**Required action**
Search the material below for the word "frames". Copy every line where it is found.

**Source material**
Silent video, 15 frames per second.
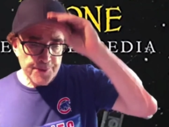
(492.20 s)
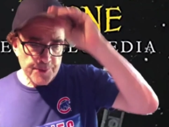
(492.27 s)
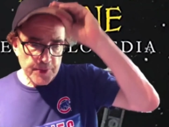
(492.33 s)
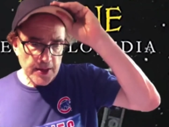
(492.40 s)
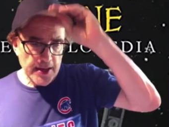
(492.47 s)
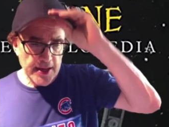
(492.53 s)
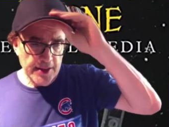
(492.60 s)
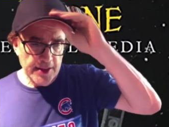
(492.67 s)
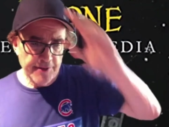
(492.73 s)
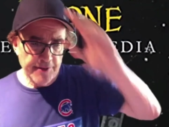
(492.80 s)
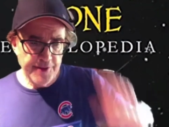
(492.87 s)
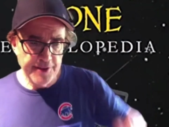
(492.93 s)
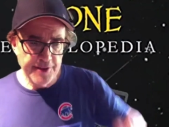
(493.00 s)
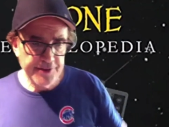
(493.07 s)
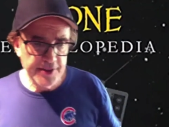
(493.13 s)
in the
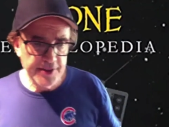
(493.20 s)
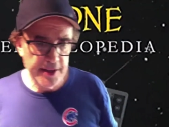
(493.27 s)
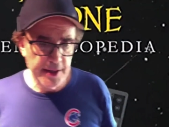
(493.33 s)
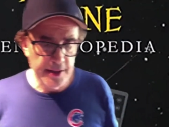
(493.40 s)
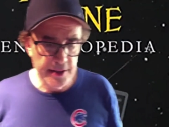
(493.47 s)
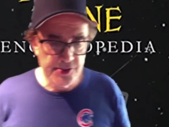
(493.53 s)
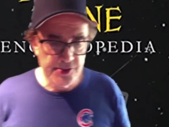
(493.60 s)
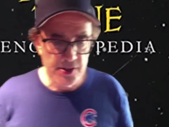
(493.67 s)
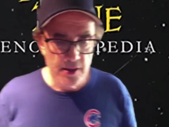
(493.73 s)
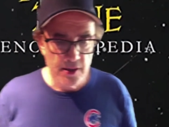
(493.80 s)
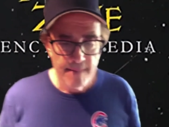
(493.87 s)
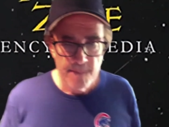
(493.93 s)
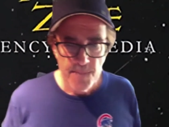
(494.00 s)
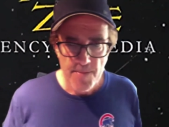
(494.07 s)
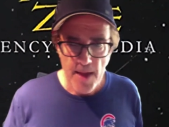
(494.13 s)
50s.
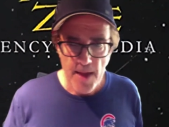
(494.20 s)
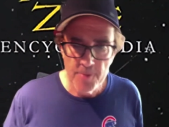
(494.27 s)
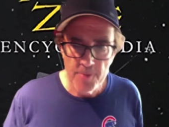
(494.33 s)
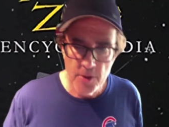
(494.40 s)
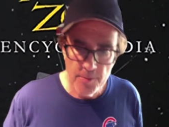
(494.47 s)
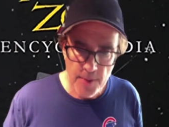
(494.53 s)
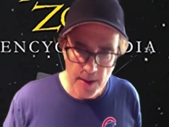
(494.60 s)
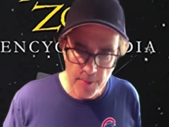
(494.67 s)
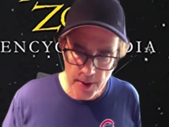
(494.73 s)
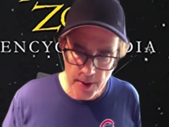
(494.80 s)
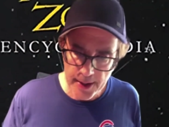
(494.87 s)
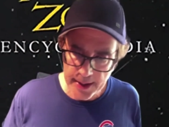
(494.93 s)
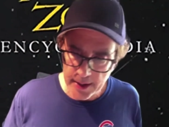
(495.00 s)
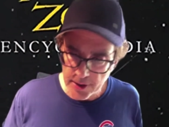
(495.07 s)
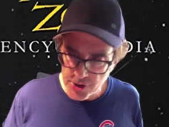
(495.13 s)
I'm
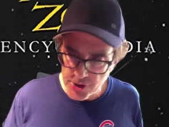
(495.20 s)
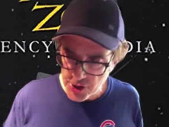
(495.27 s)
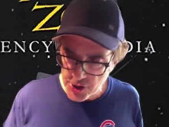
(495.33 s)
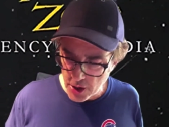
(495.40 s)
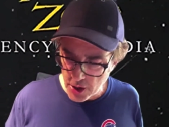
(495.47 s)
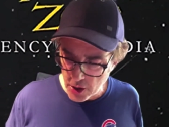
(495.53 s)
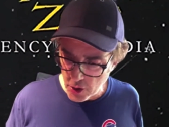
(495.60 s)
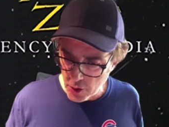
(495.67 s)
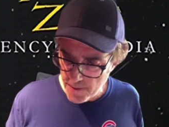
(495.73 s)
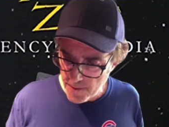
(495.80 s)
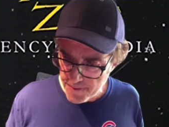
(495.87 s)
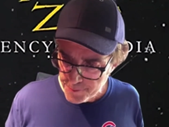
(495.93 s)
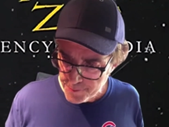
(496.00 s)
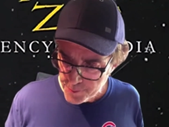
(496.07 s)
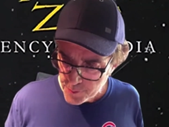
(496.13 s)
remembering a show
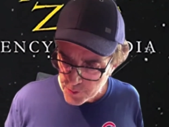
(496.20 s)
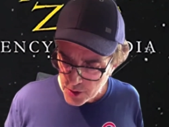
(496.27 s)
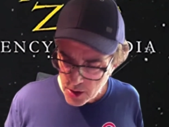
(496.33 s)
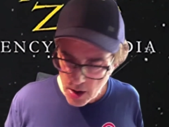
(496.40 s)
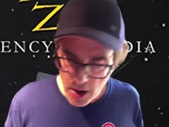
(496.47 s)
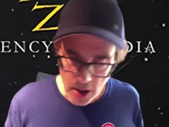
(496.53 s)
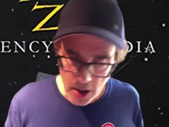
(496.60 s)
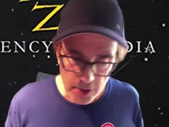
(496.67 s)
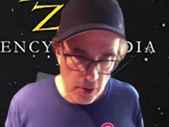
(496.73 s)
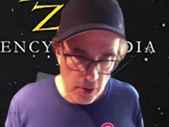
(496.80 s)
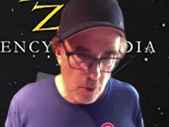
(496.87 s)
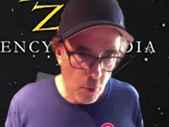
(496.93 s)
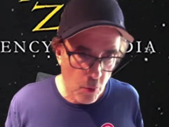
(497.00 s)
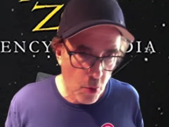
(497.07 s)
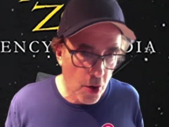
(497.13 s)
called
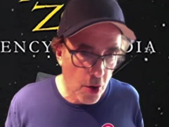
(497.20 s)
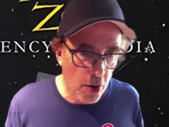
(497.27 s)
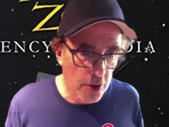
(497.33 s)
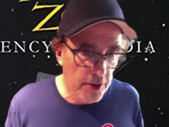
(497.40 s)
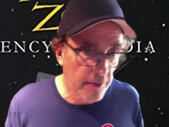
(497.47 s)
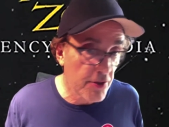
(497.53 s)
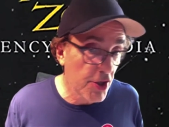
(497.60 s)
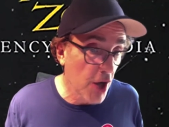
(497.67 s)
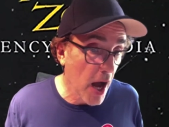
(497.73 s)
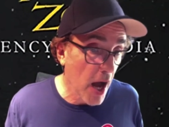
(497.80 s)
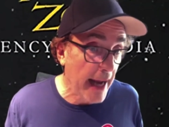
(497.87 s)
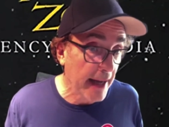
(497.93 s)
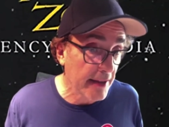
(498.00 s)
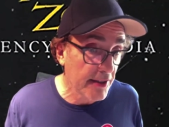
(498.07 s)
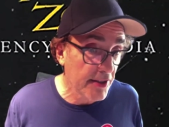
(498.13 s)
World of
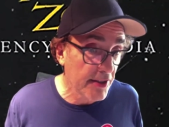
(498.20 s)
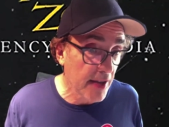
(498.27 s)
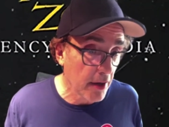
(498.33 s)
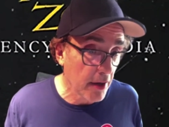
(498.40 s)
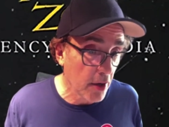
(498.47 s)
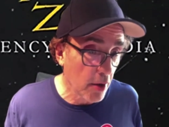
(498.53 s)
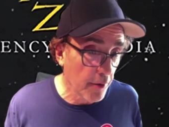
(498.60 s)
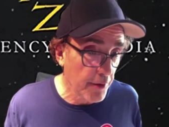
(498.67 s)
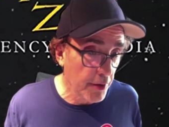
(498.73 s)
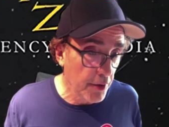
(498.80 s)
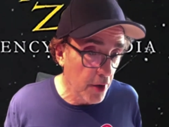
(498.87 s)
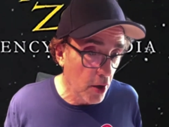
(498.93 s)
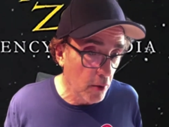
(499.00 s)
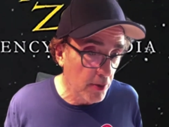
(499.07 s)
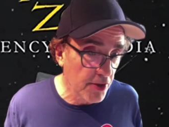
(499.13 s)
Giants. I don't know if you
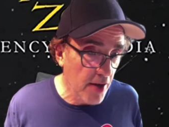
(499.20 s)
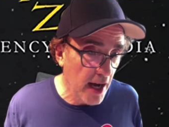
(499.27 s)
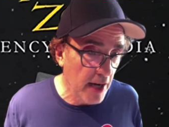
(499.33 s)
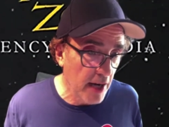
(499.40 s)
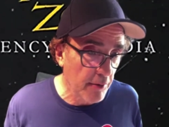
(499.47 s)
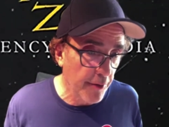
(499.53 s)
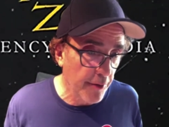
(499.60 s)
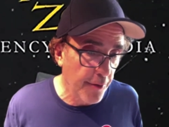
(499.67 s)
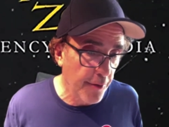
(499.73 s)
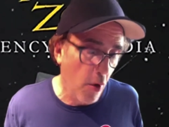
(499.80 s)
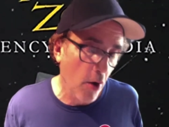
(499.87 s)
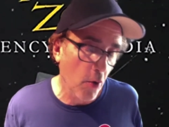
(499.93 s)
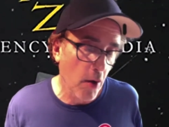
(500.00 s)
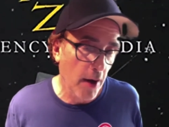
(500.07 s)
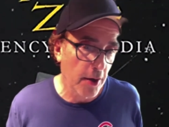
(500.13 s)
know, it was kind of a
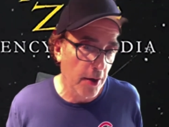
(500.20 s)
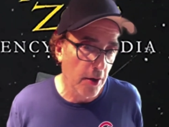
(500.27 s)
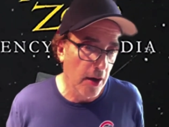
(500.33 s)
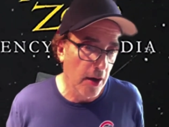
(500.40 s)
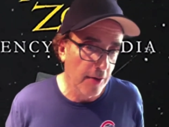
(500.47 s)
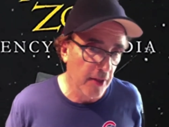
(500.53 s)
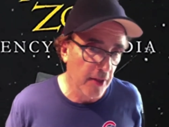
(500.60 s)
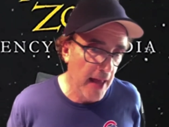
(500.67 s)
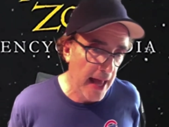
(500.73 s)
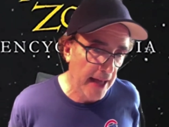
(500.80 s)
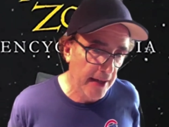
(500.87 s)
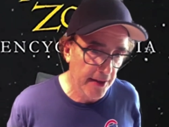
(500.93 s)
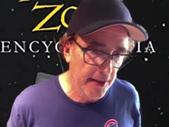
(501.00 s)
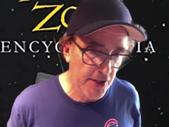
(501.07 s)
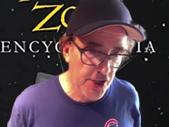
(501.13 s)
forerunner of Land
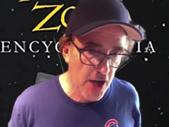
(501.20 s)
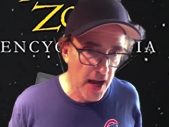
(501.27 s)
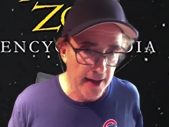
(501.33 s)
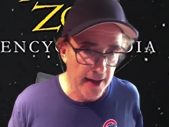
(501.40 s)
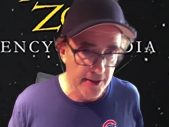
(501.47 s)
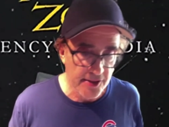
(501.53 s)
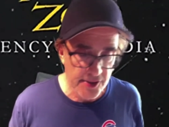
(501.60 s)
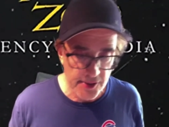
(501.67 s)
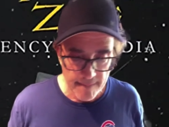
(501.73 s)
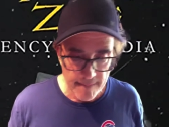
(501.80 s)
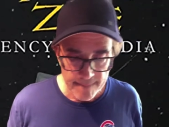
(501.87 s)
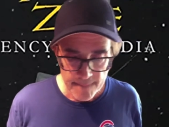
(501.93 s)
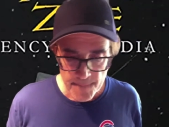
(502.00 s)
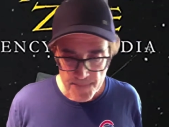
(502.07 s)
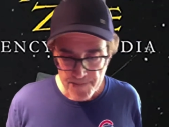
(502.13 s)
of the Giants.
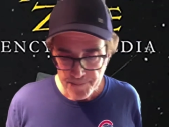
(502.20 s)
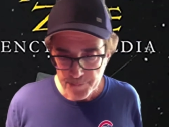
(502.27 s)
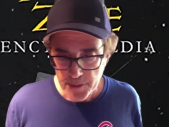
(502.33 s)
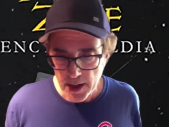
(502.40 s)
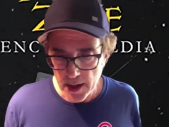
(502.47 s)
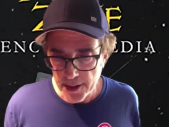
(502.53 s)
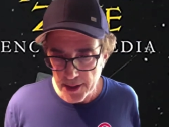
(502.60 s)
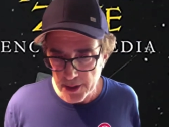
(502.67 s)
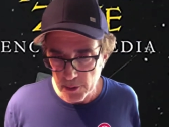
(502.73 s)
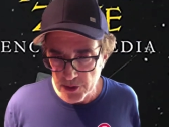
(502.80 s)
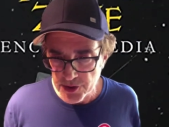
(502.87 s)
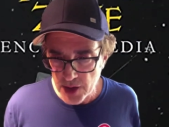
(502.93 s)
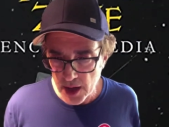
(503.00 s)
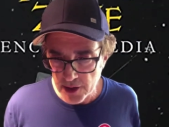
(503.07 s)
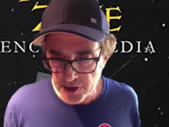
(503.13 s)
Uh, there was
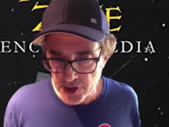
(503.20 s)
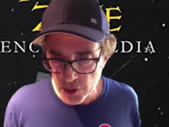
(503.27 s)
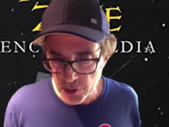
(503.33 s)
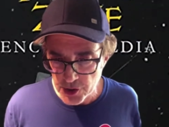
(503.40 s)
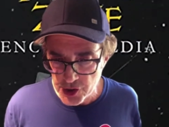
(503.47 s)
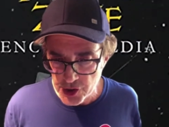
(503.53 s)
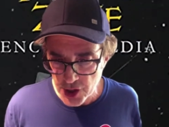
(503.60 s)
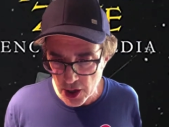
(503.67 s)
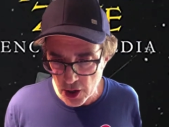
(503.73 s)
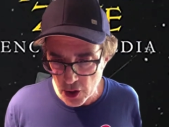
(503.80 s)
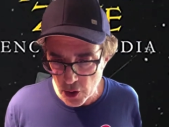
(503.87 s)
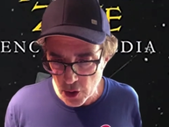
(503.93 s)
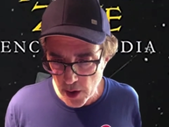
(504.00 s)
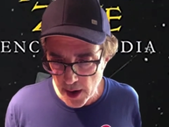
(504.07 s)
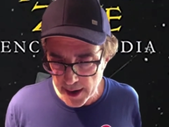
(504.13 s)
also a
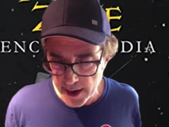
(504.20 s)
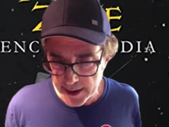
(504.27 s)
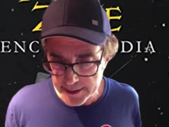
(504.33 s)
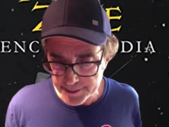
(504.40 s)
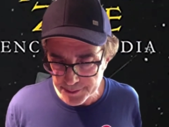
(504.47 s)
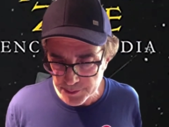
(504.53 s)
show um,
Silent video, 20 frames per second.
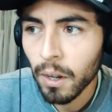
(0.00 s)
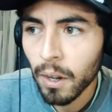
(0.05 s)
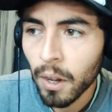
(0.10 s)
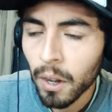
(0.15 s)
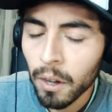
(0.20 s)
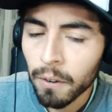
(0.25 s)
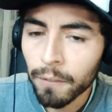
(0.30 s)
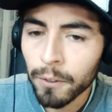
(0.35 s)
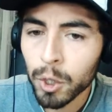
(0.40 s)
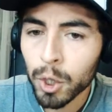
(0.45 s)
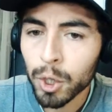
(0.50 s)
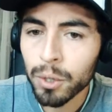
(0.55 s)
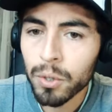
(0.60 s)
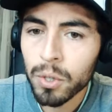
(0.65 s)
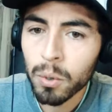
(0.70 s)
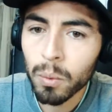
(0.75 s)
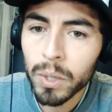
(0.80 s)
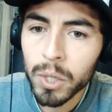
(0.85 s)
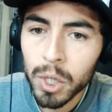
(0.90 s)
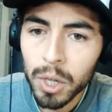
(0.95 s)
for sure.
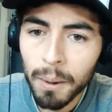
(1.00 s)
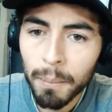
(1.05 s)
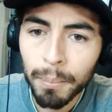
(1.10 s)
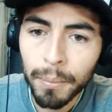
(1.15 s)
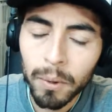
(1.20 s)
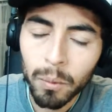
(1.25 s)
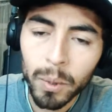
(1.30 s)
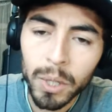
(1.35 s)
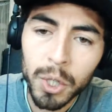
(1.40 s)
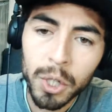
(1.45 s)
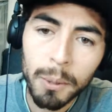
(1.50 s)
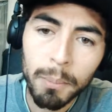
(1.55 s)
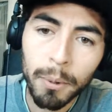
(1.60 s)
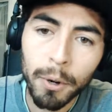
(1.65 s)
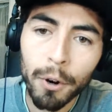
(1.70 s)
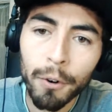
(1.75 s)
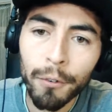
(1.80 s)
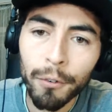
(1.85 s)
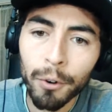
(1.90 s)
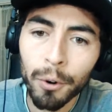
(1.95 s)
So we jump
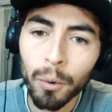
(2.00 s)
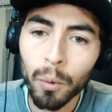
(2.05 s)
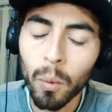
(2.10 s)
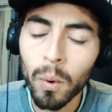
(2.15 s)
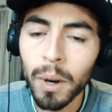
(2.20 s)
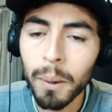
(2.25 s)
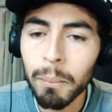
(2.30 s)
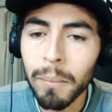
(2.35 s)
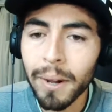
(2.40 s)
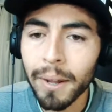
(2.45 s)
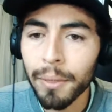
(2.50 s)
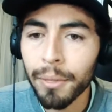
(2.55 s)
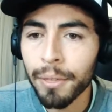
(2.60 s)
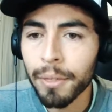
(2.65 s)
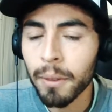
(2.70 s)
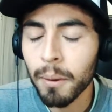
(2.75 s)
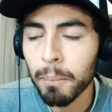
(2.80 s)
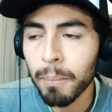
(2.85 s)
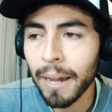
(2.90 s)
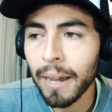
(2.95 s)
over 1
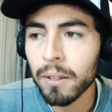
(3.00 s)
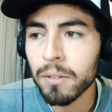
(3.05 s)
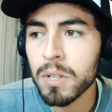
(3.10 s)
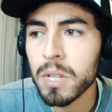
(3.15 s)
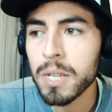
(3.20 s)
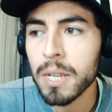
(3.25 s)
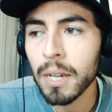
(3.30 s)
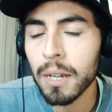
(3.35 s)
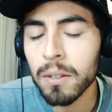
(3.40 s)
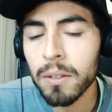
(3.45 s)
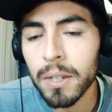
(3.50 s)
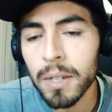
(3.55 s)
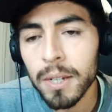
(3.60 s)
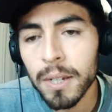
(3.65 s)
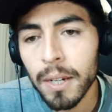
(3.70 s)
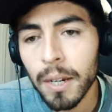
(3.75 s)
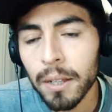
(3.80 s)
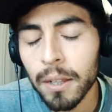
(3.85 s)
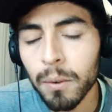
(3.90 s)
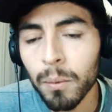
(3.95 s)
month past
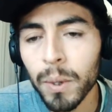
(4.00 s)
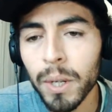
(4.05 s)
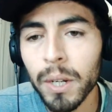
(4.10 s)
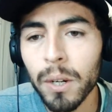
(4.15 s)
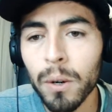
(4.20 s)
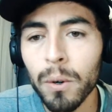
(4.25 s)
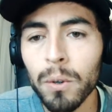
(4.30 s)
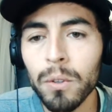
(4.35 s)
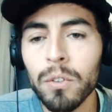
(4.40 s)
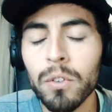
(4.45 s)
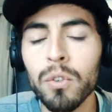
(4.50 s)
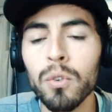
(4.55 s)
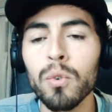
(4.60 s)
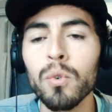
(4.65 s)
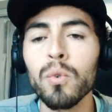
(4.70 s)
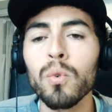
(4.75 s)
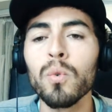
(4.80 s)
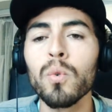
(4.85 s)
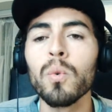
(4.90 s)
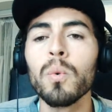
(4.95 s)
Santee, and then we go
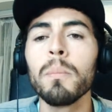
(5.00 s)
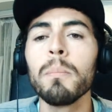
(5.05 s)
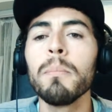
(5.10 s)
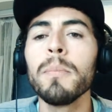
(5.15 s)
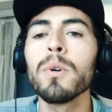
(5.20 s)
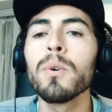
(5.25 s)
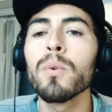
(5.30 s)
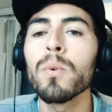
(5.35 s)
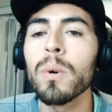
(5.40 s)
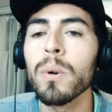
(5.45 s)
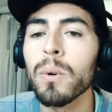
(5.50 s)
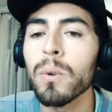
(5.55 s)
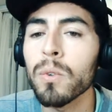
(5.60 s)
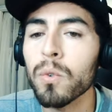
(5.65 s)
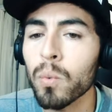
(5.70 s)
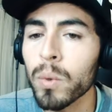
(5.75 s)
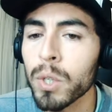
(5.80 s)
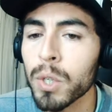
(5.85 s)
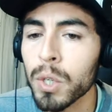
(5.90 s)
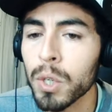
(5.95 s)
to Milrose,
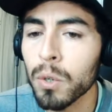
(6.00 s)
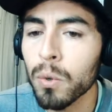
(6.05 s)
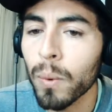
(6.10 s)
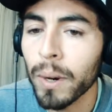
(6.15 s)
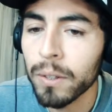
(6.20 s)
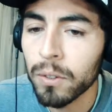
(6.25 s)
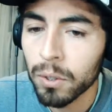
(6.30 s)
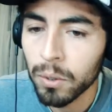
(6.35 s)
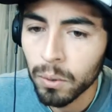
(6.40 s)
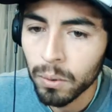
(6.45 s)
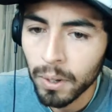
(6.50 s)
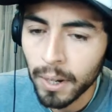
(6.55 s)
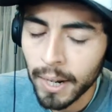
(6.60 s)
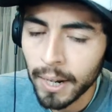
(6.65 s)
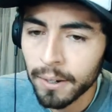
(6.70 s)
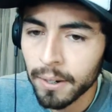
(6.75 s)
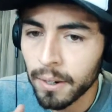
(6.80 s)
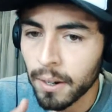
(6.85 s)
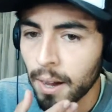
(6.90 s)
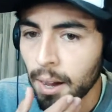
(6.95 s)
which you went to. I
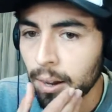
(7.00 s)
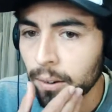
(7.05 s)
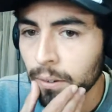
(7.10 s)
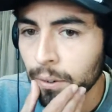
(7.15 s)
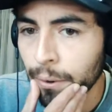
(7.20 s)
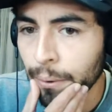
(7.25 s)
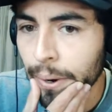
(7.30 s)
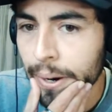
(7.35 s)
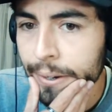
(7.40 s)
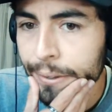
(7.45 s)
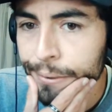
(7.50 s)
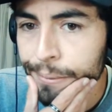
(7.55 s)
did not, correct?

**Expected answer**
Silent video, 15 frames per second.
Silent video, 20 frames per second.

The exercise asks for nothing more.